Я никогда не знал, что она играет эту вещь. Я слышал ее только в исполнении Жанны, которая часто над ней работала. И на пластинке, конечно же. Я не волновался, нет, но мне было очень любопытно. В зале погас свет.
Ведущая объявила в микрофон первого кандидата, тот вышел на сцену в джинсах и черной футболке и на диво хорошо заиграл Шопена.
Я и забыл, что в эту самую сонату входит знаменитый “Похоронный марш”, – он пришелся как нельзя кстати и даровал мне облегчение, которое, наверно, снизошло бы на меня раньше, не откажись я по глупости от приглашения кюре.

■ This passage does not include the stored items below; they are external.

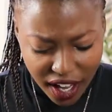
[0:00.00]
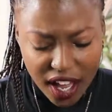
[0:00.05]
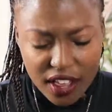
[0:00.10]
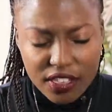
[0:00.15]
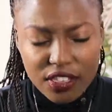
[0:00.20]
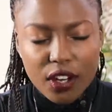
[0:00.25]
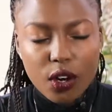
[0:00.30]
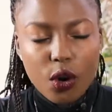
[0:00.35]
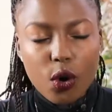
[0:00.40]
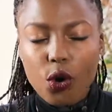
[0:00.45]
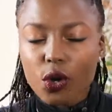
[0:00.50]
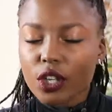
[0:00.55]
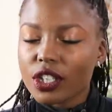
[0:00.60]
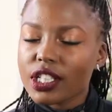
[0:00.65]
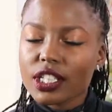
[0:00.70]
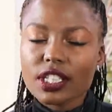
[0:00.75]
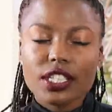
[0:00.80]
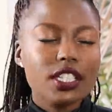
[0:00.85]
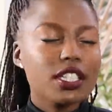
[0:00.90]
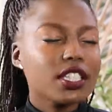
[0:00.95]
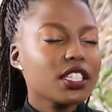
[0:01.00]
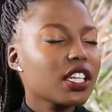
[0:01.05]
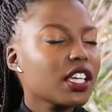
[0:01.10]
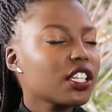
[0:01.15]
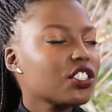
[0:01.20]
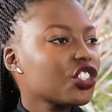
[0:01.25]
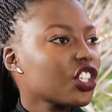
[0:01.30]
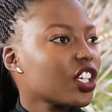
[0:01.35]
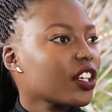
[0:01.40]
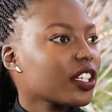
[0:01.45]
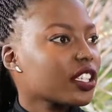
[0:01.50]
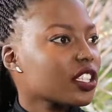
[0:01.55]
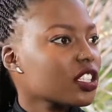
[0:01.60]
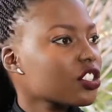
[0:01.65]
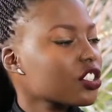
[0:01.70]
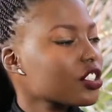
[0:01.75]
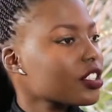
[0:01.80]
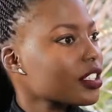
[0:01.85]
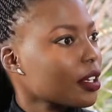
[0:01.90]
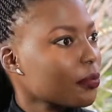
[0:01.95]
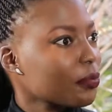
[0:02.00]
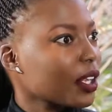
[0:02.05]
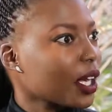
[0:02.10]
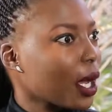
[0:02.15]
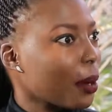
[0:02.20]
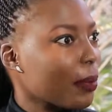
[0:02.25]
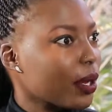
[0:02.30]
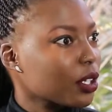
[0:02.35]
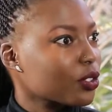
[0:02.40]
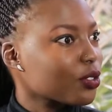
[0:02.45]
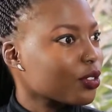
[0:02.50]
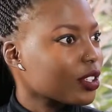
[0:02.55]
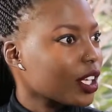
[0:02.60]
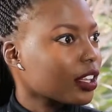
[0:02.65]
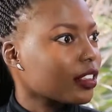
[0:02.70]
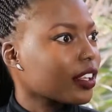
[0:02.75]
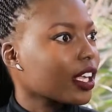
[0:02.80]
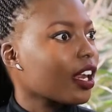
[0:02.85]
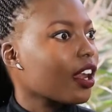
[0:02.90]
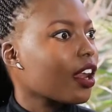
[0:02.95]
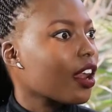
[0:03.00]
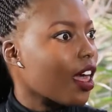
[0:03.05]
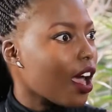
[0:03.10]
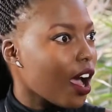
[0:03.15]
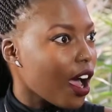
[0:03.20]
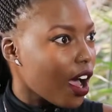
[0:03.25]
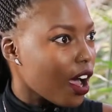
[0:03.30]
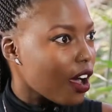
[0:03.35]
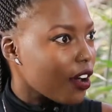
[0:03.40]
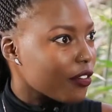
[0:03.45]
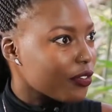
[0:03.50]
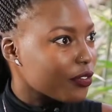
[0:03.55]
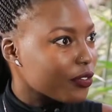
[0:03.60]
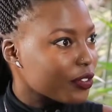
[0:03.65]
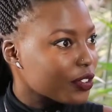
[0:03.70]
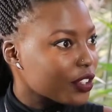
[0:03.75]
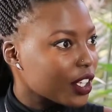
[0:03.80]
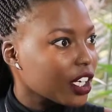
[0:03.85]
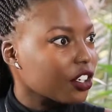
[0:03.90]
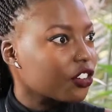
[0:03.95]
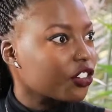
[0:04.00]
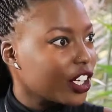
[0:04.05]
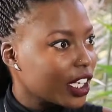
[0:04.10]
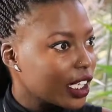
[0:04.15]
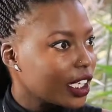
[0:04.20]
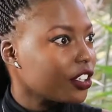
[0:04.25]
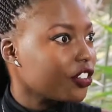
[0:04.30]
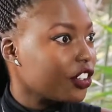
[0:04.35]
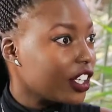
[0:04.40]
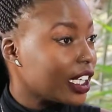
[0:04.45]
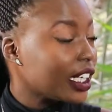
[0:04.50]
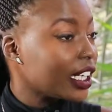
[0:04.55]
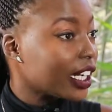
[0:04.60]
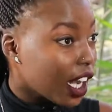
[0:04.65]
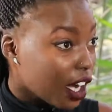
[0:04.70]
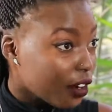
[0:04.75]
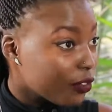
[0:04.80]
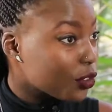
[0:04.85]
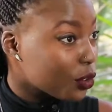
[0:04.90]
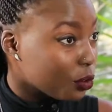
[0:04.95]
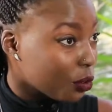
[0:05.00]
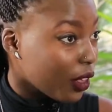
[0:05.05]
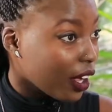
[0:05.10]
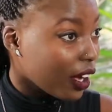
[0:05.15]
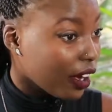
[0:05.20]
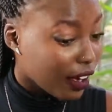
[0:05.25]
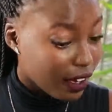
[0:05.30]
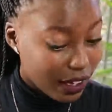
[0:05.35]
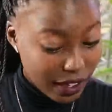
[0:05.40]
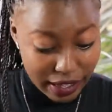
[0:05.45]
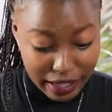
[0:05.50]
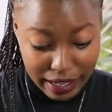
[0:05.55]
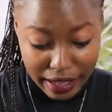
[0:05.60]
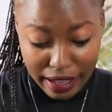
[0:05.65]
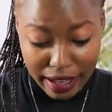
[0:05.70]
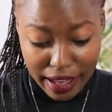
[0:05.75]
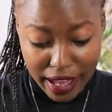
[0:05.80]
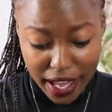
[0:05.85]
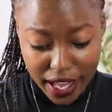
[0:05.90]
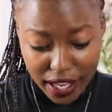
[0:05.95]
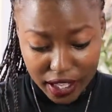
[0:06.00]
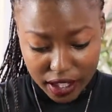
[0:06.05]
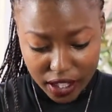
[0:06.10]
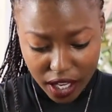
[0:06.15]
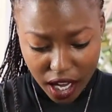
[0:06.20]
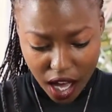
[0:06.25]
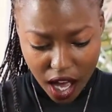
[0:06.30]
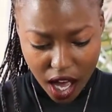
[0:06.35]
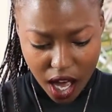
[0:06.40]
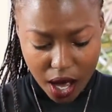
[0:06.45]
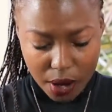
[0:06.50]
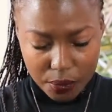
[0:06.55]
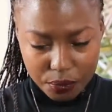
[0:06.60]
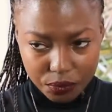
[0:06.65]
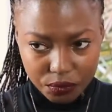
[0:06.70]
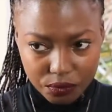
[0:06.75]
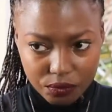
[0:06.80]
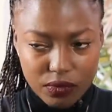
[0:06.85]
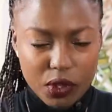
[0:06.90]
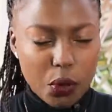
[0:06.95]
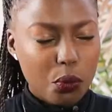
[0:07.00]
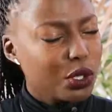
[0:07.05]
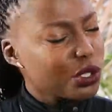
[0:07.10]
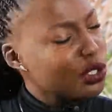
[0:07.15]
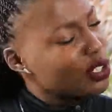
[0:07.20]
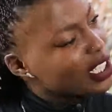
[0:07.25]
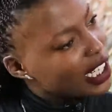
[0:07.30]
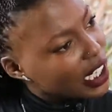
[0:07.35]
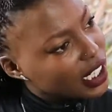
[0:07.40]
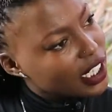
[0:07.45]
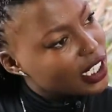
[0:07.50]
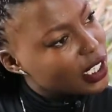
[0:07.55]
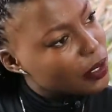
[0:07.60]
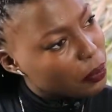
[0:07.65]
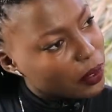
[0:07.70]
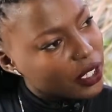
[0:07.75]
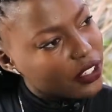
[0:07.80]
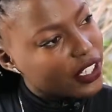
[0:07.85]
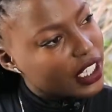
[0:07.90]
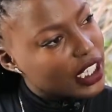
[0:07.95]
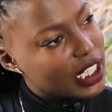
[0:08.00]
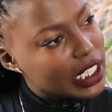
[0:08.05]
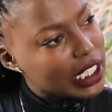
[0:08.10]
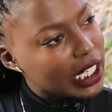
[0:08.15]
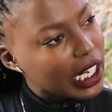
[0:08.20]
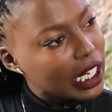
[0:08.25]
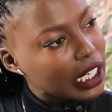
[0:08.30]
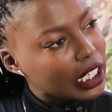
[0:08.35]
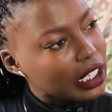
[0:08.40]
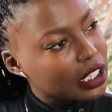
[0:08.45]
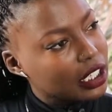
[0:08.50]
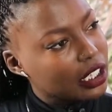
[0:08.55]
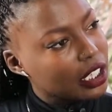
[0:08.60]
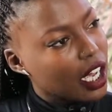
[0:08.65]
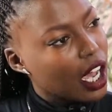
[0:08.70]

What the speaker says: And the audiences in Nigeria, there's just something about you that they love. They really, really love you there. And what was that experience like?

Так вышло, что здесь, в этом зале, слушая Шопена в исполнении некого Мартена Шампьона, я и похоронил своего отца.
Я так разволновался, что забыл об Изабелле, чья очередь выступать была следующей, и увидел ее уже за роялем. Она была в длинном узком черном платье с газовыми рукавами до локтя. Волосы, собранные в пучок, меня удивили, и только после Баха я сообразил, что она их перекрасила, из шатенки став жгучей брюнеткой. Это очень ее изменило.
Ее Бах мне понравился. Он получился у нее таким причудливым, четким, таким экспрессивно арифметическим, совсем непохожим на все, что я слышал в ту пору, когда она разучивала его с Абрамом Каном.